Eligibility and Administration.    Our employees, consultants and directors, and the employees and consultants of our subsidiaries, will be eligible to receive awards under the 2022 Plan. Following our initial public offering, the 2022 Plan will be administered by our board of directors with respect to awards to non-employee directors and by our compensation committee with respect to other participants, each of which may delegate its duties and responsibilities to committees of our directors and/or officers (referred to collectively as the “plan administrator” below), subject to certain limitations that may be imposed under the 2022 Plan, Section 16 of the Exchange Act, and/or stock exchange rules, as applicable. The plan administrator will have the authority to make all determinations and interpretations under, prescribe all forms for use with, and adopt rules for the administration of, the 2022 Plan, subject to its express terms and conditions. The plan administrator will also set the terms and conditions of all awards under the 2022 Plan, including any vesting and vesting acceleration conditions.

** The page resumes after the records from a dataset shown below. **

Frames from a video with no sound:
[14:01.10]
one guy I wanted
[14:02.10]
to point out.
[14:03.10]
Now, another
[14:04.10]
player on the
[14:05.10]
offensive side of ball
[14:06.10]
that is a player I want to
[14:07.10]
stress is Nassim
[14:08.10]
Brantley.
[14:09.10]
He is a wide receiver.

Limitation on Awards and Shares Available.    We expect a total of                  shares of our Class A common stock (intended to be equal to 10% of the total shares of our Class A common stock and Class B common stock outstanding immediately prior to this offering) will initially be available for issuance under the 2022 Plan. The number of shares initially available for issuance will be increased by an annual increase on January 1 of each calendar year beginning in 2023 and ending in and including 2032, equal to the lesser of (A) 5% of the total number of combined shares of our Class A common stock and Class B common stock outstanding on the final day of the immediately preceding calendar year and (B) a smaller number of shares as determined by our board of directors. No more than                  shares of Class A common stock may be issued under the 2022 Plan upon the exercise of incentive stock options. Shares available under the 2022 Plan may be authorized but unissued shares, shares purchased on the open market or treasury shares.

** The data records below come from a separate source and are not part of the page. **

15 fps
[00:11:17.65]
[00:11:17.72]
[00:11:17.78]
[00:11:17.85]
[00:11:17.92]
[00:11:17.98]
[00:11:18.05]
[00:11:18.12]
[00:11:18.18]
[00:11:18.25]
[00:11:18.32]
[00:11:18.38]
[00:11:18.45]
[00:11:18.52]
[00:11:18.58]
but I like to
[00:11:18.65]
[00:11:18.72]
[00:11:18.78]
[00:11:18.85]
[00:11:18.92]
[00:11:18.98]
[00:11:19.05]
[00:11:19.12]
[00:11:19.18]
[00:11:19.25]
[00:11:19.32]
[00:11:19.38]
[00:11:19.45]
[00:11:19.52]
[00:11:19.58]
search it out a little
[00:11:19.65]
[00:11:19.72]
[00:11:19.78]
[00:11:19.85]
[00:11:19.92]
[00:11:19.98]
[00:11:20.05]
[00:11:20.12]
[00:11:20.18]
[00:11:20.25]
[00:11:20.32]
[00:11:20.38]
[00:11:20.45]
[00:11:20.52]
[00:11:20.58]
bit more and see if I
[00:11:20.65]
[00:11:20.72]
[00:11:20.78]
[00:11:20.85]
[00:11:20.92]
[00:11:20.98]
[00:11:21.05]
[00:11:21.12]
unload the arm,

If any shares subject to an award under the 2022 Plan are forfeited, expire, are converted to shares of another entity in connection with certain corporate events, are surrendered pursuant to an “exchange program” (as described below), are tendered or withheld to satisfy the exercise price or tax withholding obligations associated with an award or if such award is settled for cash, any shares subject to such award may, to the extent of such forfeiture, expiration or cash settlement, be used again for new grants under the 2022 Plan. However, the following shares may not be used again for grant under the 2022 Plan: (i) shares subject to a stock appreciation right, or SAR, or other stock-

 

166


Table of Contents

settled award that are not issued in connection with the stock settlement of the SAR or other stock-settled award on its exercise; and (ii) shares purchased on the open market with the cash proceeds from the exercise of options.

Awards granted under the 2022 Plan upon the assumption of, or in substitution for, outstanding equity awards previously granted by an entity in connection with a corporate transaction, such as a merger, combination, consolidation or acquisition of property or stock, will not reduce the shares available for grant under the 2022 Plan.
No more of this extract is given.